Your objective
Output each of the entries exactly, skipping every picture they contain.

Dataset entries
BEGIN

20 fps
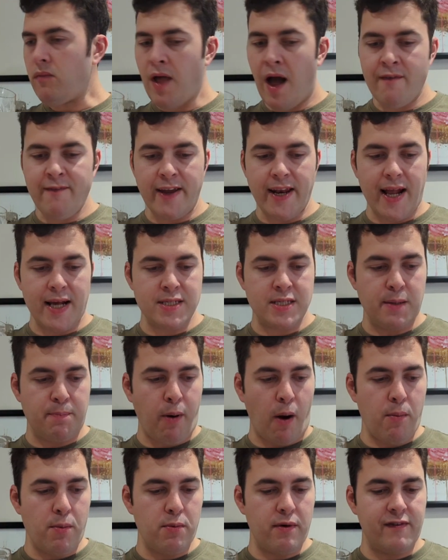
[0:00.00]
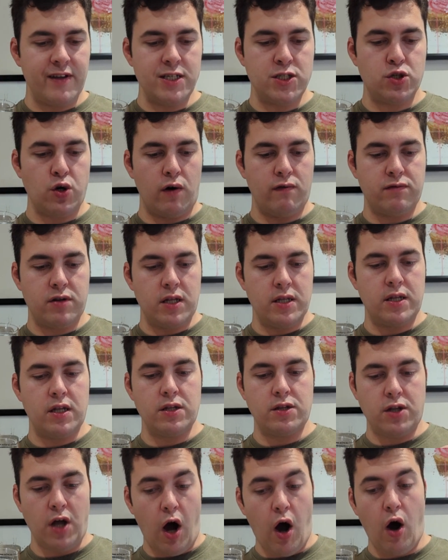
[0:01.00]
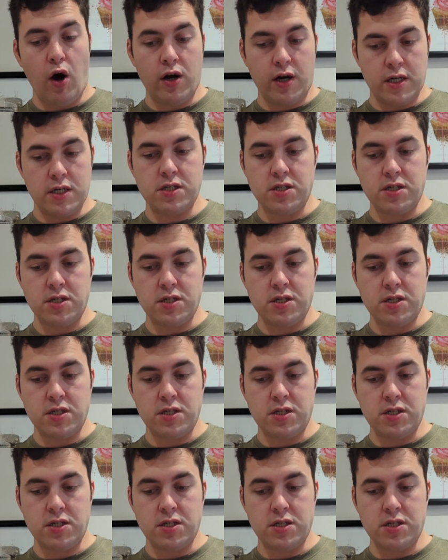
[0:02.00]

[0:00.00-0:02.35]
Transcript: I think that's the problem with these sort of the darker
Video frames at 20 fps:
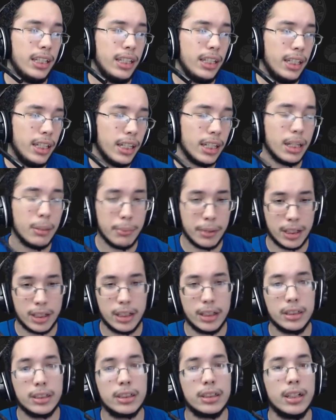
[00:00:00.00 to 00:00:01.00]
It came in
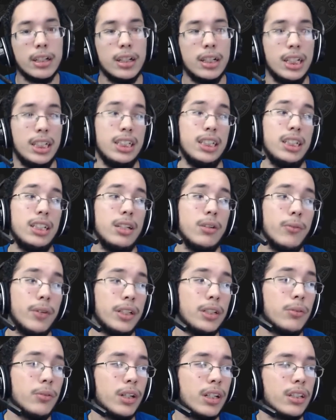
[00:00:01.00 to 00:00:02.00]
clutch.
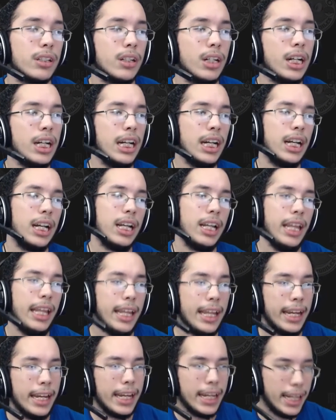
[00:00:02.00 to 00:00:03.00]
Regirock,
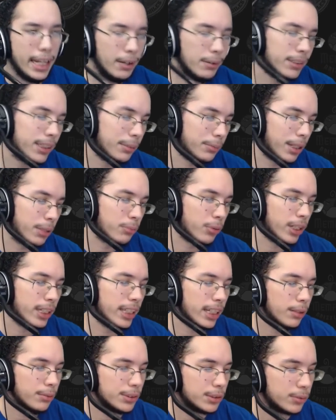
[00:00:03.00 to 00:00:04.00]
every time I brought it,
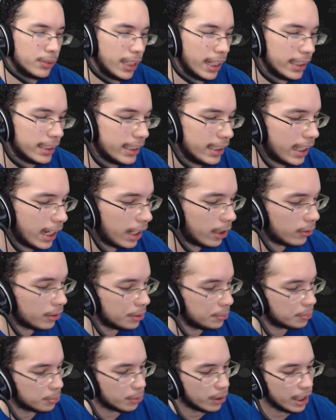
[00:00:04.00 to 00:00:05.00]
I think I only
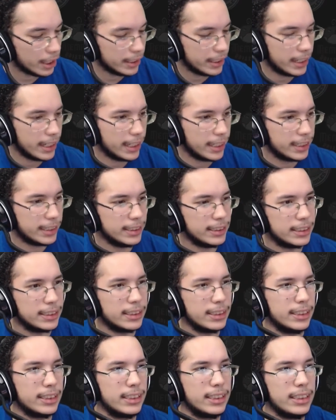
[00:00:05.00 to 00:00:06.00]
brought it against
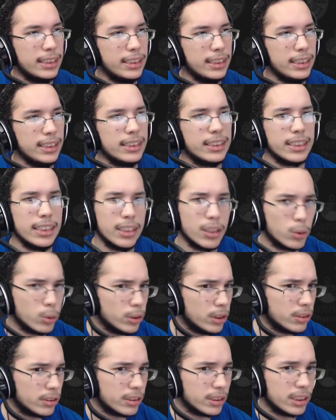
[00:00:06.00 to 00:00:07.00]
the
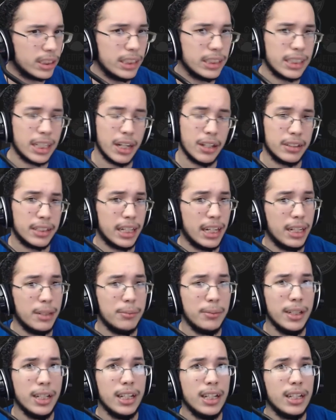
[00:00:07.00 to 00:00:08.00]
Cyndaquils the entire time.
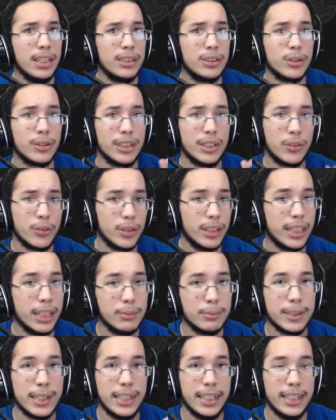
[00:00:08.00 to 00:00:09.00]
So the 3
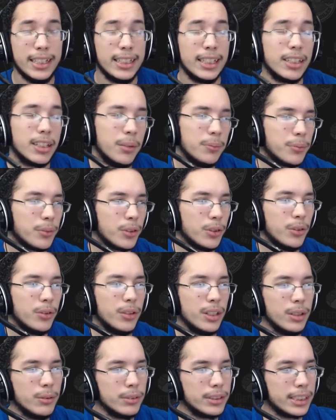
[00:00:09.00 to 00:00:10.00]
games that it did come through,
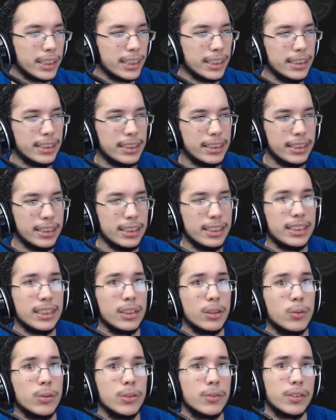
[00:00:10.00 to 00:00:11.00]
it was against the
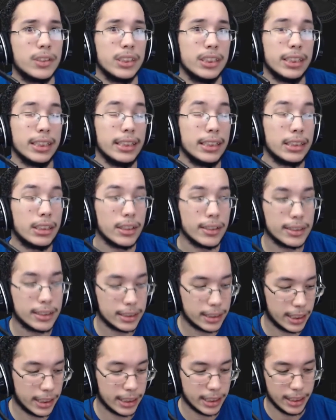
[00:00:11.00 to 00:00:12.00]
Cyndaquils because it does
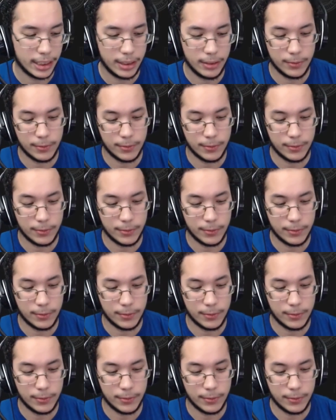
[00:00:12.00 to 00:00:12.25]
take a hit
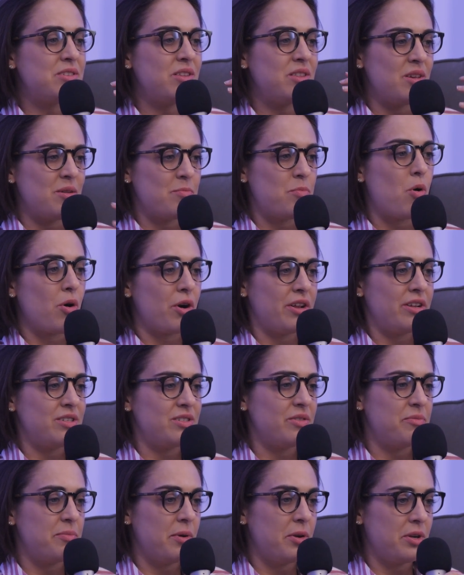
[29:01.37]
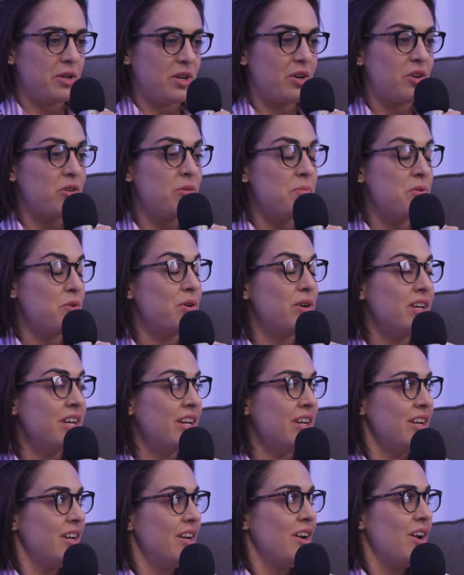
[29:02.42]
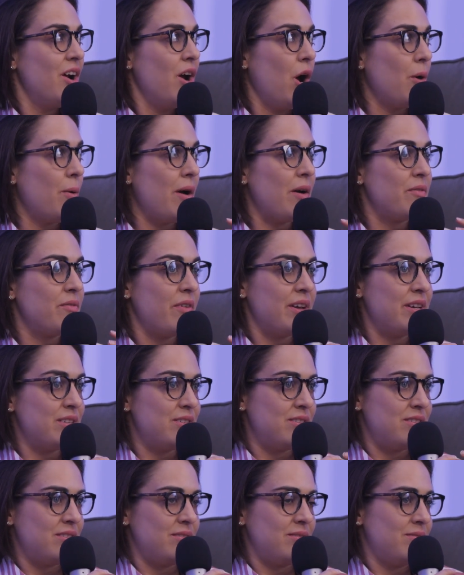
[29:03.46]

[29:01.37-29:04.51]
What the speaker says: to the importance of building a community around Vice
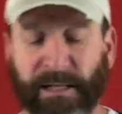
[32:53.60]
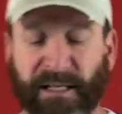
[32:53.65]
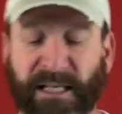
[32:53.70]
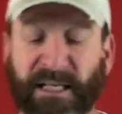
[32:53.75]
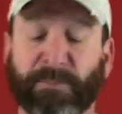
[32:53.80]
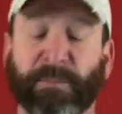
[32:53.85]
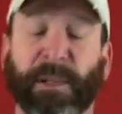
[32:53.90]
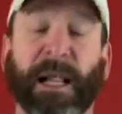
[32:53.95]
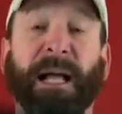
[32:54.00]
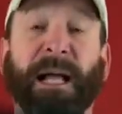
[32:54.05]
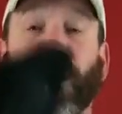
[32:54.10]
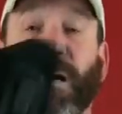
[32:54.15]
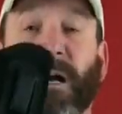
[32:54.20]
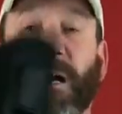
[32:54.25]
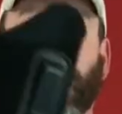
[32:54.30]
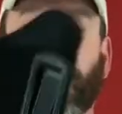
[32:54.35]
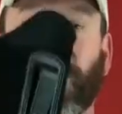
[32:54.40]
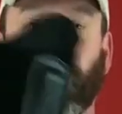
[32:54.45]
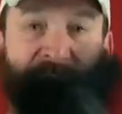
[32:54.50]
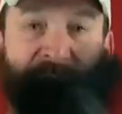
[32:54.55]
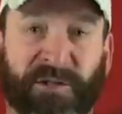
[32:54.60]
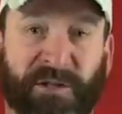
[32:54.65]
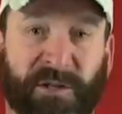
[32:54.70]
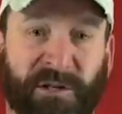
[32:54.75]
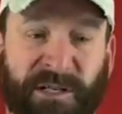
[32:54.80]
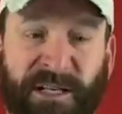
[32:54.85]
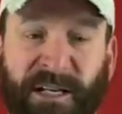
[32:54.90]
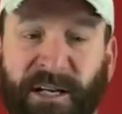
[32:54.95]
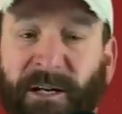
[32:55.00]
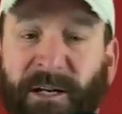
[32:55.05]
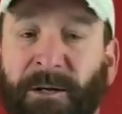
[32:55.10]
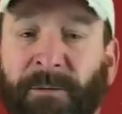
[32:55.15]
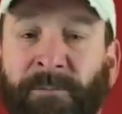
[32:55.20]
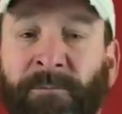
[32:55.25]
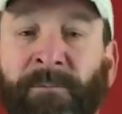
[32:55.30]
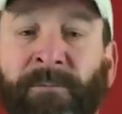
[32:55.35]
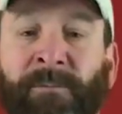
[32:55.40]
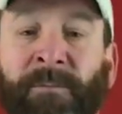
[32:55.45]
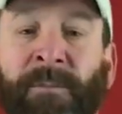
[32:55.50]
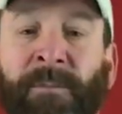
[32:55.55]
these Blackhawk holsters here,
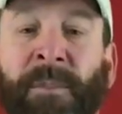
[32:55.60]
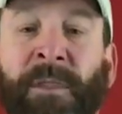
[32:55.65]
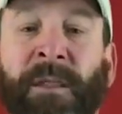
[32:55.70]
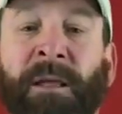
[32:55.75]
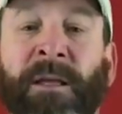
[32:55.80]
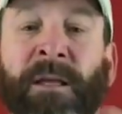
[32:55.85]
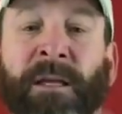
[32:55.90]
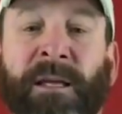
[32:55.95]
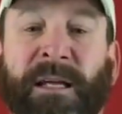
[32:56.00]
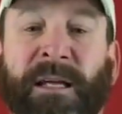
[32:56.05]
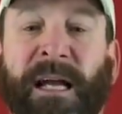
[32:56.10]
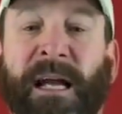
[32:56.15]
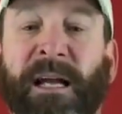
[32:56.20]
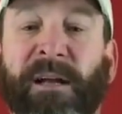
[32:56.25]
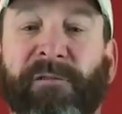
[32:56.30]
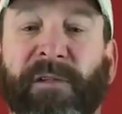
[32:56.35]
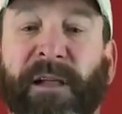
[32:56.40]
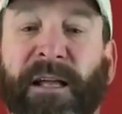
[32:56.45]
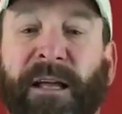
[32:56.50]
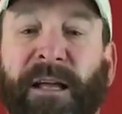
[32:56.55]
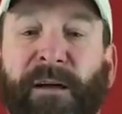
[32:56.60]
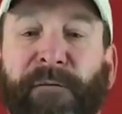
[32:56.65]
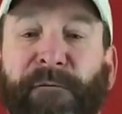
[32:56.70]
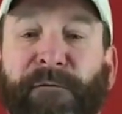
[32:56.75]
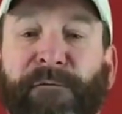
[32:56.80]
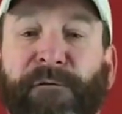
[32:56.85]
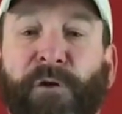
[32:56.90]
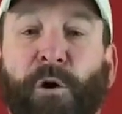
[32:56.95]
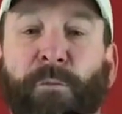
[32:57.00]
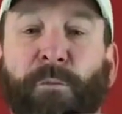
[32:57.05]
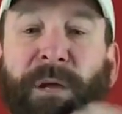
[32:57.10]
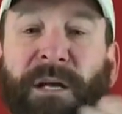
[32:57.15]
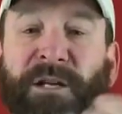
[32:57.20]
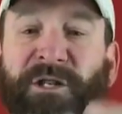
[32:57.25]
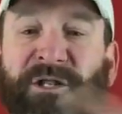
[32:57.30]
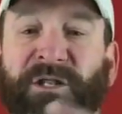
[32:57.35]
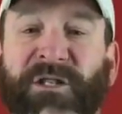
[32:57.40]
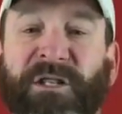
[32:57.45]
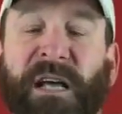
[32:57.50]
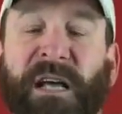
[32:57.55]
kind of like a
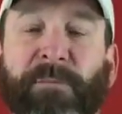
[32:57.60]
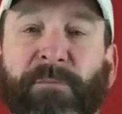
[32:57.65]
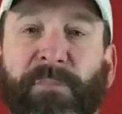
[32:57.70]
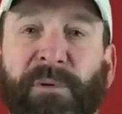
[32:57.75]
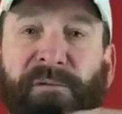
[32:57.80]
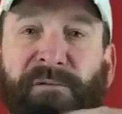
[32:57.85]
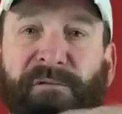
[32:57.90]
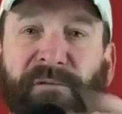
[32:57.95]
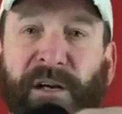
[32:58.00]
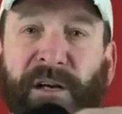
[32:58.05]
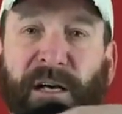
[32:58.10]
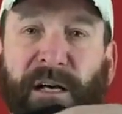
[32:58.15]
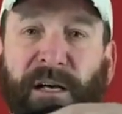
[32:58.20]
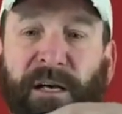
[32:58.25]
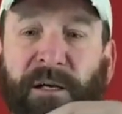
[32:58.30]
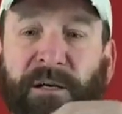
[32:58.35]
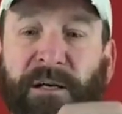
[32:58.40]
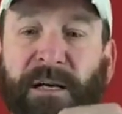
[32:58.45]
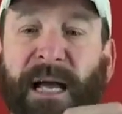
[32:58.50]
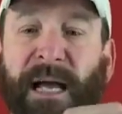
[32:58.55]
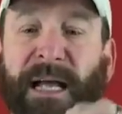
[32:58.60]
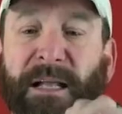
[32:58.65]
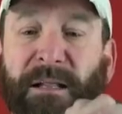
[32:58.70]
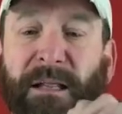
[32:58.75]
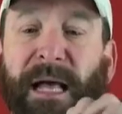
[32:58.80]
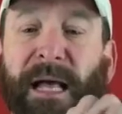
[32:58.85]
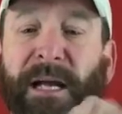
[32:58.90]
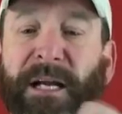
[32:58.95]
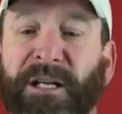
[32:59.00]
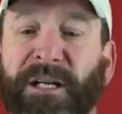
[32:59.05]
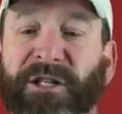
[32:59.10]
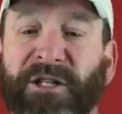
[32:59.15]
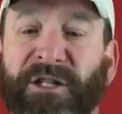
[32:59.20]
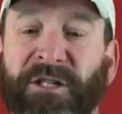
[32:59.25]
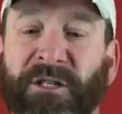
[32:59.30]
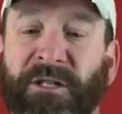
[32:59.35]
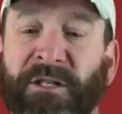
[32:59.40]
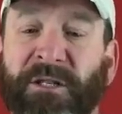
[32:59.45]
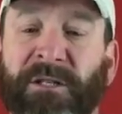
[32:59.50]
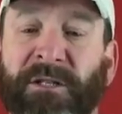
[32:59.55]
foamish type of
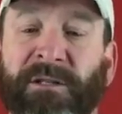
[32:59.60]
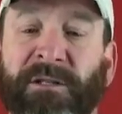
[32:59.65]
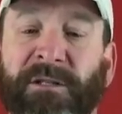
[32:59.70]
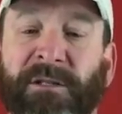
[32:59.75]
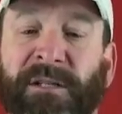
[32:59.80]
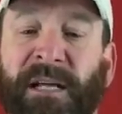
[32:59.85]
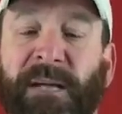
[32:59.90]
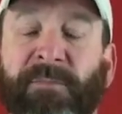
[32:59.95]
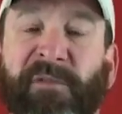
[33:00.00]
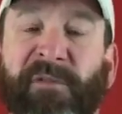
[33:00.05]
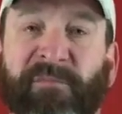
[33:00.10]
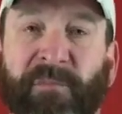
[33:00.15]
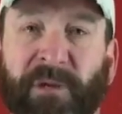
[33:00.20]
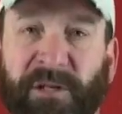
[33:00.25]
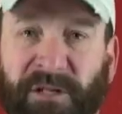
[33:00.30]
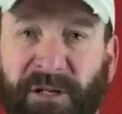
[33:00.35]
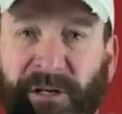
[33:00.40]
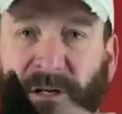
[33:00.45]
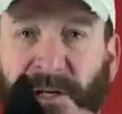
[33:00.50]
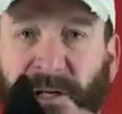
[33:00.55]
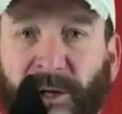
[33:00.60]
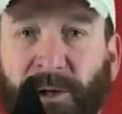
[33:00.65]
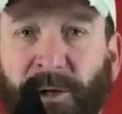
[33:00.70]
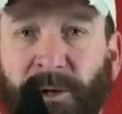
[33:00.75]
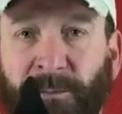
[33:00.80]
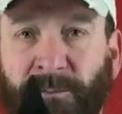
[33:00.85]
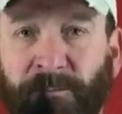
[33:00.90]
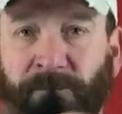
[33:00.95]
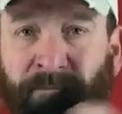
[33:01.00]
nylonish type of material.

END

Solution for this exercise
20 fps
[0:00.00]
[0:01.00]
[0:02.00]

[0:00.00-0:02.35]
Transcript: I think that's the problem with these sort of the darker
Video frames at 20 fps:
[00:00:00.00 to 00:00:01.00]
It came in
[00:00:01.00 to 00:00:02.00]
clutch.
[00:00:02.00 to 00:00:03.00]
Regirock,
[00:00:03.00 to 00:00:04.00]
every time I brought it,
[00:00:04.00 to 00:00:05.00]
I think I only
[00:00:05.00 to 00:00:06.00]
brought it against
[00:00:06.00 to 00:00:07.00]
the
[00:00:07.00 to 00:00:08.00]
Cyndaquils the entire time.
[00:00:08.00 to 00:00:09.00]
So the 3
[00:00:09.00 to 00:00:10.00]
games that it did come through,
[00:00:10.00 to 00:00:11.00]
it was against the
[00:00:11.00 to 00:00:12.00]
Cyndaquils because it does
[00:00:12.00 to 00:00:12.25]
take a hit
[29:01.37]
[29:02.42]
[29:03.46]

[29:01.37-29:04.51]
What the speaker says: to the importance of building a community around Vice
[32:53.60]
[32:53.65]
[32:53.70]
[32:53.75]
[32:53.80]
[32:53.85]
[32:53.90]
[32:53.95]
[32:54.00]
[32:54.05]
[32:54.10]
[32:54.15]
[32:54.20]
[32:54.25]
[32:54.30]
[32:54.35]
[32:54.40]
[32:54.45]
[32:54.50]
[32:54.55]
[32:54.60]
[32:54.65]
[32:54.70]
[32:54.75]
[32:54.80]
[32:54.85]
[32:54.90]
[32:54.95]
[32:55.00]
[32:55.05]
[32:55.10]
[32:55.15]
[32:55.20]
[32:55.25]
[32:55.30]
[32:55.35]
[32:55.40]
[32:55.45]
[32:55.50]
[32:55.55]
these Blackhawk holsters here,
[32:55.60]
[32:55.65]
[32:55.70]
[32:55.75]
[32:55.80]
[32:55.85]
[32:55.90]
[32:55.95]
[32:56.00]
[32:56.05]
[32:56.10]
[32:56.15]
[32:56.20]
[32:56.25]
[32:56.30]
[32:56.35]
[32:56.40]
[32:56.45]
[32:56.50]
[32:56.55]
[32:56.60]
[32:56.65]
[32:56.70]
[32:56.75]
[32:56.80]
[32:56.85]
[32:56.90]
[32:56.95]
[32:57.00]
[32:57.05]
[32:57.10]
[32:57.15]
[32:57.20]
[32:57.25]
[32:57.30]
[32:57.35]
[32:57.40]
[32:57.45]
[32:57.50]
[32:57.55]
kind of like a
[32:57.60]
[32:57.65]
[32:57.70]
[32:57.75]
[32:57.80]
[32:57.85]
[32:57.90]
[32:57.95]
[32:58.00]
[32:58.05]
[32:58.10]
[32:58.15]
[32:58.20]
[32:58.25]
[32:58.30]
[32:58.35]
[32:58.40]
[32:58.45]
[32:58.50]
[32:58.55]
[32:58.60]
[32:58.65]
[32:58.70]
[32:58.75]
[32:58.80]
[32:58.85]
[32:58.90]
[32:58.95]
[32:59.00]
[32:59.05]
[32:59.10]
[32:59.15]
[32:59.20]
[32:59.25]
[32:59.30]
[32:59.35]
[32:59.40]
[32:59.45]
[32:59.50]
[32:59.55]
foamish type of
[32:59.60]
[32:59.65]
[32:59.70]
[32:59.75]
[32:59.80]
[32:59.85]
[32:59.90]
[32:59.95]
[33:00.00]
[33:00.05]
[33:00.10]
[33:00.15]
[33:00.20]
[33:00.25]
[33:00.30]
[33:00.35]
[33:00.40]
[33:00.45]
[33:00.50]
[33:00.55]
[33:00.60]
[33:00.65]
[33:00.70]
[33:00.75]
[33:00.80]
[33:00.85]
[33:00.90]
[33:00.95]
[33:01.00]
nylonish type of material.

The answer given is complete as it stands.